:: What the task asks ::
Go to the line in the entries below that holds "[0.00-0.20s]" and repeat exactly from there through the line that holds "What the speaker says: this dry system.", inclusive.

:: Listed records ::
· · · ·

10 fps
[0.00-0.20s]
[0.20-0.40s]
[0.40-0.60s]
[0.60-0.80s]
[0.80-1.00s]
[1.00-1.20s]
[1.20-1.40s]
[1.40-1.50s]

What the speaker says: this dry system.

· · · ·

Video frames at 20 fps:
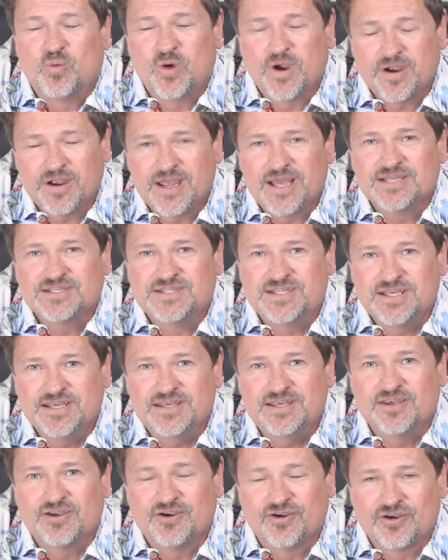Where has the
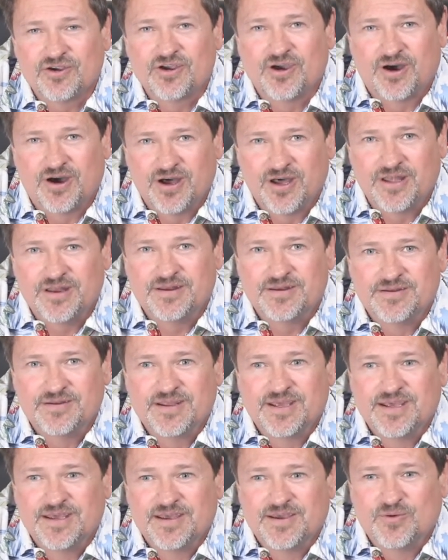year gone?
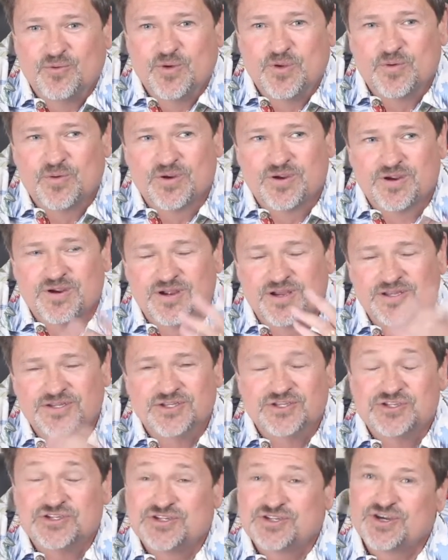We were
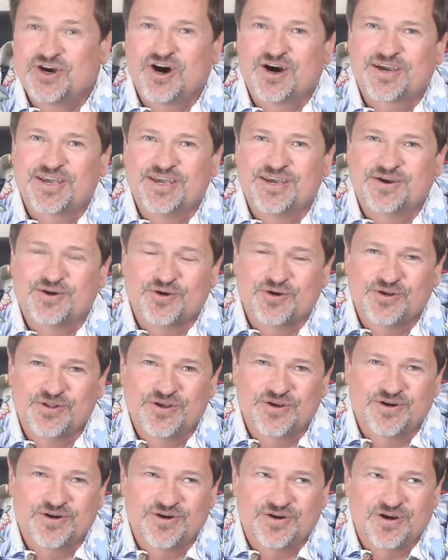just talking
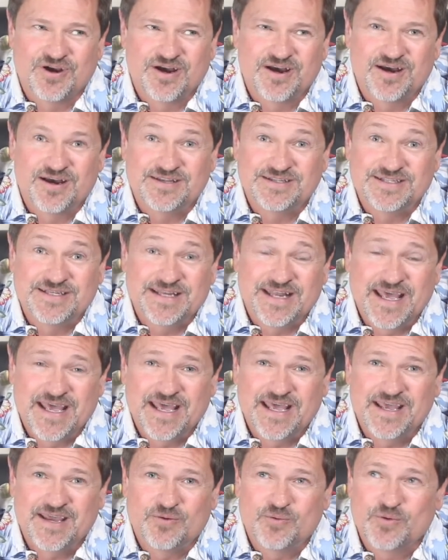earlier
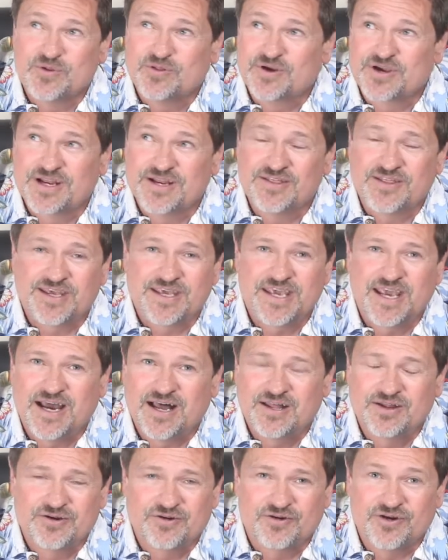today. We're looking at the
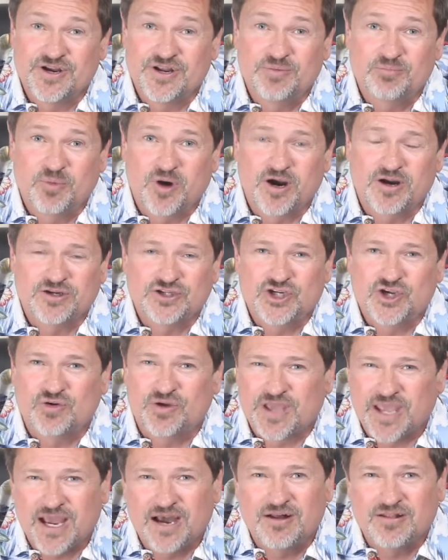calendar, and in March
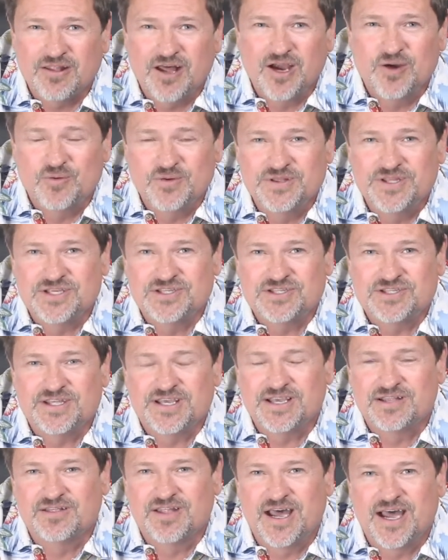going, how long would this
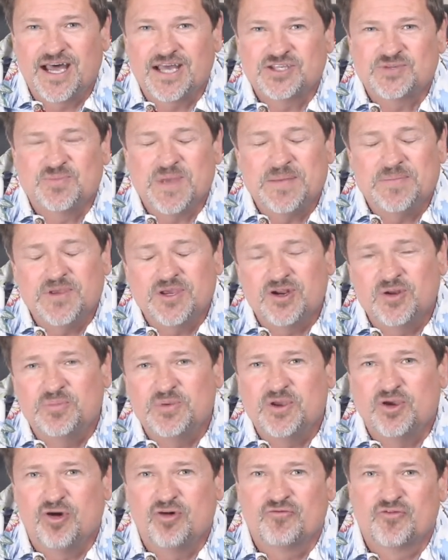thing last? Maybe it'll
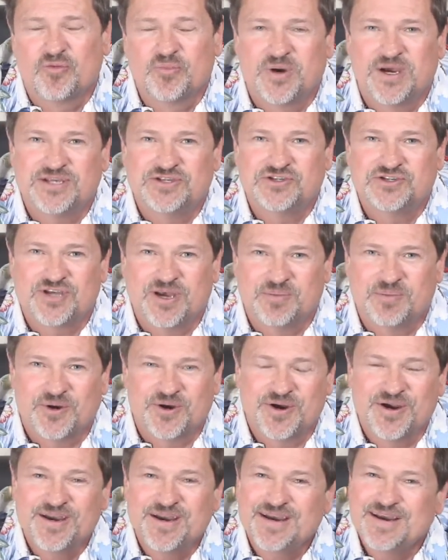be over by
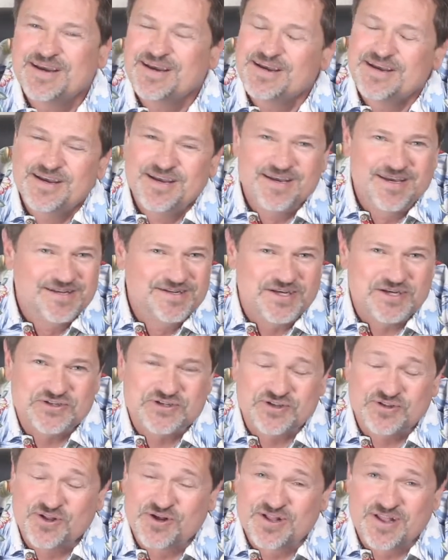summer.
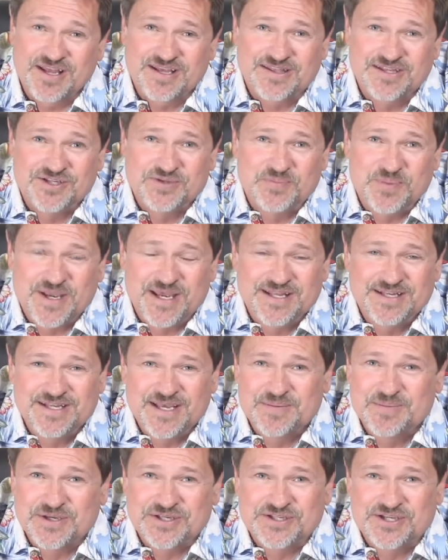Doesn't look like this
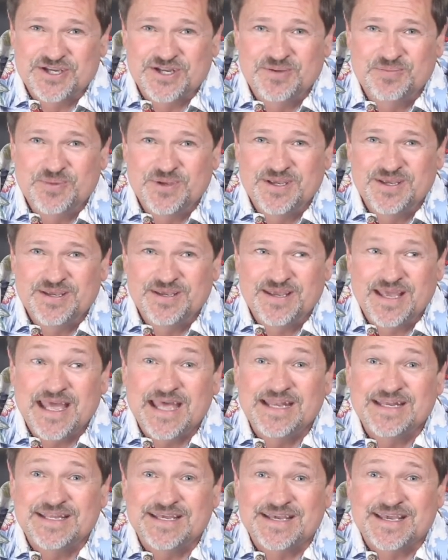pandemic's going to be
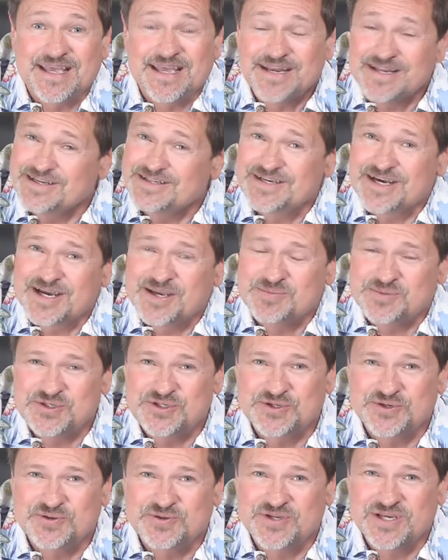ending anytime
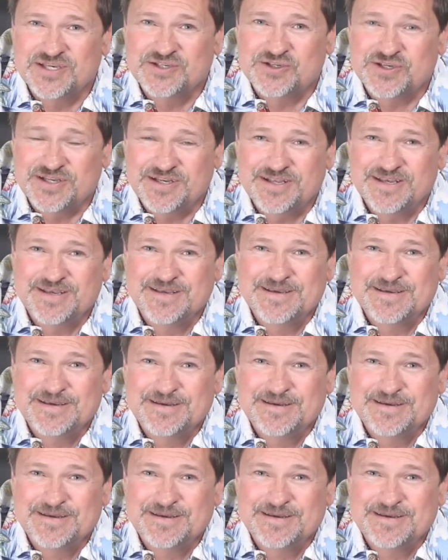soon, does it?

· · · ·

:: Result of the exercise ::
[0.00-0.20s]
[0.20-0.40s]
[0.40-0.60s]
[0.60-0.80s]
[0.80-1.00s]
[1.00-1.20s]
[1.20-1.40s]
[1.40-1.50s]

What the speaker says: this dry system.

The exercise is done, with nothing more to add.